ETL_CONF_STREAMING	etl.config.streaming	Run in Structured Streaming mode or not. Boolean default `false`.
ETL_CONF_DISABLE_DEPENDENCY_VALIDATION	etl.config.disableDependencyValidation	Disable config dependency graph validation in case of dependency resolution defects. Boolean default `false`.

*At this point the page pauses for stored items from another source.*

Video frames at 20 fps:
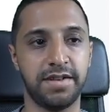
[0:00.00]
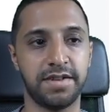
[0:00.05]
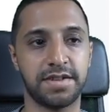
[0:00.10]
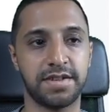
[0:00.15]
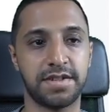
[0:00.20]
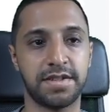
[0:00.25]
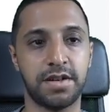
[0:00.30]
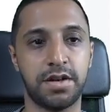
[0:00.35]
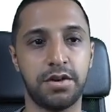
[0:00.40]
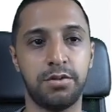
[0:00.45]

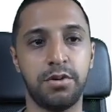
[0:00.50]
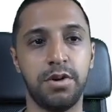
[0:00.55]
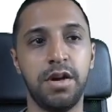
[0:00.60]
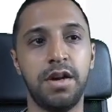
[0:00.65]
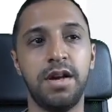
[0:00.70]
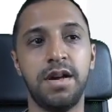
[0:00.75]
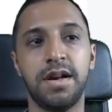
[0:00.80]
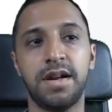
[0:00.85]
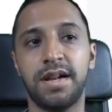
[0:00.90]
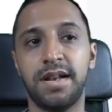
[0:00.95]
So
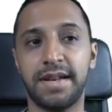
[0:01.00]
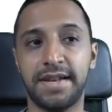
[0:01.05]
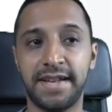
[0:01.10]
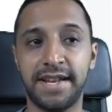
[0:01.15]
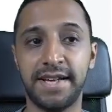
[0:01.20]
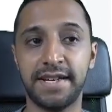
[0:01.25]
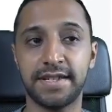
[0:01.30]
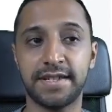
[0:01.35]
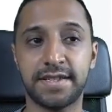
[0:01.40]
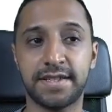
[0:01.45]
click
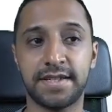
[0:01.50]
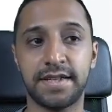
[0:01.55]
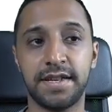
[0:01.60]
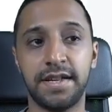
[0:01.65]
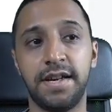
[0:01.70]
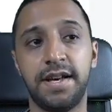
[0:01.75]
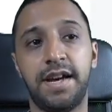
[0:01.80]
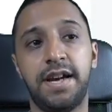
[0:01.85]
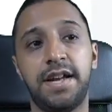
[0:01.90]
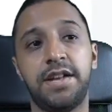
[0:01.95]
next
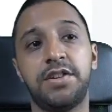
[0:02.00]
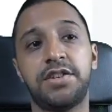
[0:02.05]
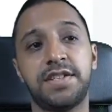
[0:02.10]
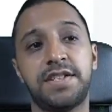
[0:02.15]
and you can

Additionally there are permissions arguments that can be used to retrieve the job file from cloud storage:

Variable	Property	Description
ETL_CONF_S3A_ENDPOINT	etl.config.fs.s3a.endpoint	The endpoint for connecting to Amazon S3.
ETL_CONF_S3A_CONNECTION_SSL_ENABLED	etl.config.fs.s3a.connection.ssl.enabled	Whether to enable SSL connection to Amazon S3.
ETL_CONF_S3A_ACCESS_KEY	etl.config.fs.s3a.access.key	The access key for connecting to Amazon S3.
ETL_CONF_S3A_SECRET_KEY	etl.config.fs.s3a.secret.key	The secret for connecting to Amazon S3.
ETL_CONF_AZURE_ACCOUNT_NAME	etl.config.fs.azure.account.name	The account name for connecting to Azure Blob Storage.
ETL_CONF_AZURE_ACCOUNT_KEY	etl.config.fs.azure.account.key	The account key for connecting to Azure Blob Storage.
ETL_CONF_ADL_OAUTH2_CLIENT_ID	etl.config.fs.adl.oauth2.client.id	The OAuth client identifier for connecting to Azure Data Lake.
ETL_CONF_ADL_OAUTH2_REFRESH_TOKEN	etl.config.fs.adl.oauth2.refresh.token	The OAuth refresh token for connecting to Azure Data Lake.
ETL_CONF_GOOGLE_CLOUD_PROJECT_ID	etl.config.fs.gs.project.id	The project identifier for connecting to Google Cloud Storage.
ETL_CONF_GOOGLE_CLOUD_AUTH_SERVICE_ACCOUNT_JSON_KEYFILE	etl.config.fs.google.cloud.auth.service.account.json.keyfile	The service account json keyfile path for connecting to Google Cloud Storage.

Examples

Streaming

This is an example of a streaming job source. This job is intended to be executed after the integration test envornment has been started:

Start integration test environments:

docker-compose -f src/it/resources/docker-compose.yml up --build -d

Start the streaming job:

docker run \
--net "arc-integration" \
-e "ETL_CONF_ENV=test" \
-e "ETL_CONF_STREAMING=true" \
-e "ETL_CONF_ROWS_PER_SECOND=10" \
-it -p 4040:4040 seddonm1/arc:1.13.3 \
bin/spark-submit \
--master local[*] \
--class au.com.agl.arc.ARC \
/opt/spark/jars/arc.jar \
--etl.config.uri=file:///opt/tutorial/streaming/job/0/streaming.json

Spark and ulimit

On larger instances with many cores per machine it is possible to exceed the default (1024) max open files (ulimit). This should be verified on your instances if you are receiving too many open files type errors.